FAMILY TRUST FOR CROSS BORDER TAX PLANNING

09-05-2016

In recent years, with the rapid growth of high-net-worth individuals in China (“HNWIs”) and the distribution of their assets all over the world, the use of trusts by HNWIs, to manage their global wealth, has increasingly gained in popularity. Most major global economies, including China's and the world’s leading tax havens, have statutorily enacted special function trusts that permit a trust owner to transfer property without tax consequences.

Following such a transfer by a settlor (the property owner) of property to the trustee (the trust manager), the settlor is generally no longer considered the owner of the trust property. The trustee, however, must subsequently follow the instructions of the settlor, and the trust itself, in terms of managing and distributing the trust property. Then, upon the occurrence of certain events, such as sudden death of the settlor, the filing of claims by settlor's creditors, or the mandatory division of property due to divorce, dissolution, or bankruptcy, the property in the trust will legally be treated separately from the other assets of the settlor. Accordingly, such property will be protected from any subsequent encumbrance or enforcement action that normally is derived from any or all of the aforementioned events.  

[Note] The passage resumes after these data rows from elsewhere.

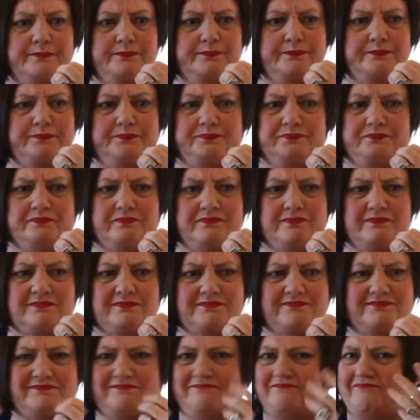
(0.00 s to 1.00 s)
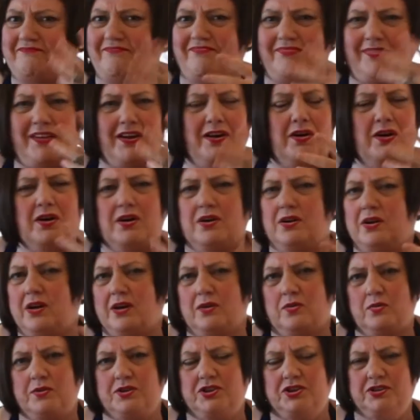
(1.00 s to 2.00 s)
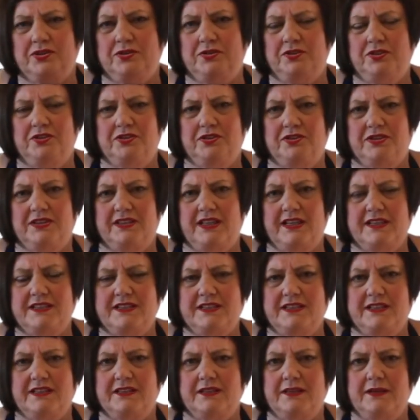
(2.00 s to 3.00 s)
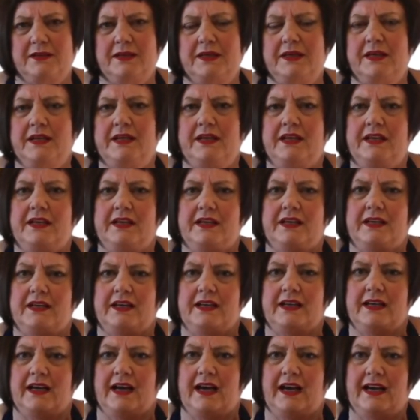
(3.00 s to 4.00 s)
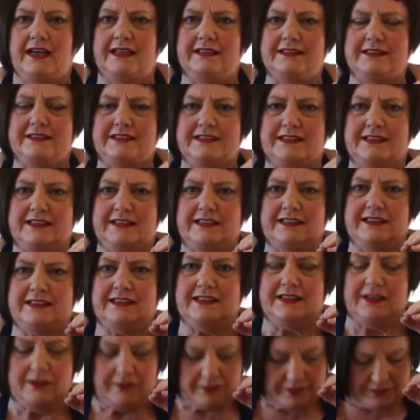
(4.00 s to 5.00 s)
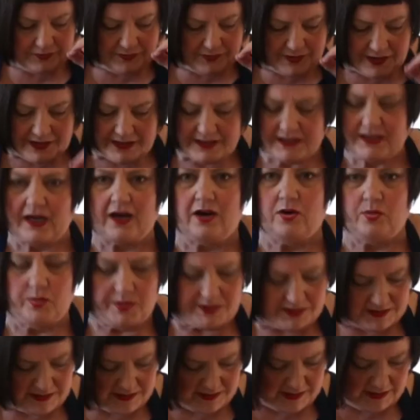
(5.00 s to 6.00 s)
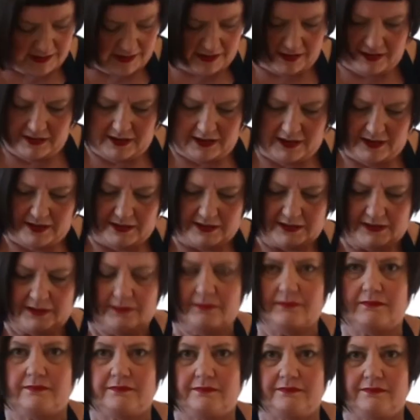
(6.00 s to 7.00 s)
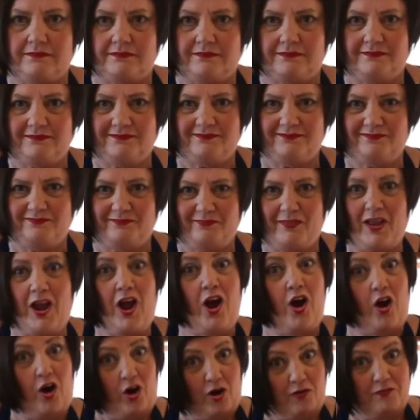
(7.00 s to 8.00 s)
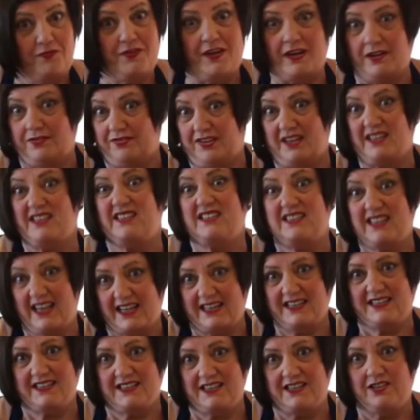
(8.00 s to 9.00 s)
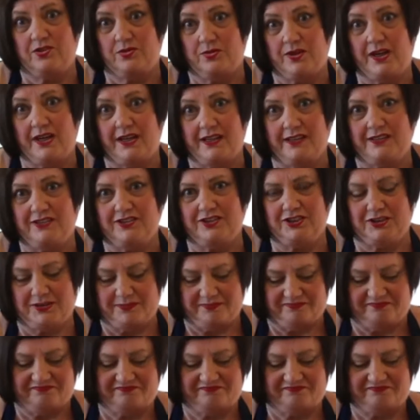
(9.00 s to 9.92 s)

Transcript: Oh, I wish you could taste it. And this, I would say, is of their fantastic range,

A special purpose trust often used by HNWIs is a family trust, which is a form of trust where the property owner (the settlor) uses the trust to separate the ownership of the trust property from the profit that is expected to be derived from such trust property. The settlor will typically authorize a third-party to manage and distribute the trust income for the benefit of the settlor's family members. This separation of ownership, between the trust property and the profits derived from such property, is an advantageous feature that is frequently employed by individuals and/or families, from all over the world, in order to achieve tax efficiency on various levels.

On the other hand, due to the special structure of a family trust, the various tax issues surrounding the trust can be quite complicated and a family trust must be established under the proper guidance of a competent attorney. For example, there may be issues surrounding the different locations of various trust property and the different locations of the trust beneficiaries. When relevant property or relevant parties are located in different jurisdictions, and such jurisdictions have competing laws surrounding the interpretation of taxable profits or beneficiaries, then complex planning problems will likely arise. Without proper planning, a settlor attempting to employ a family trust for tax efficiency often ends up finding himself or herself ensnared in a complex situation involving the laws of several jurisdictions. Such considerations also include the nationality and tax status of the settlor, the trustee, and the beneficiaries, as well as various laws surrounding the trust property, the type of trust, and the terms regulating the investment, management, and profit distribution of the trust property.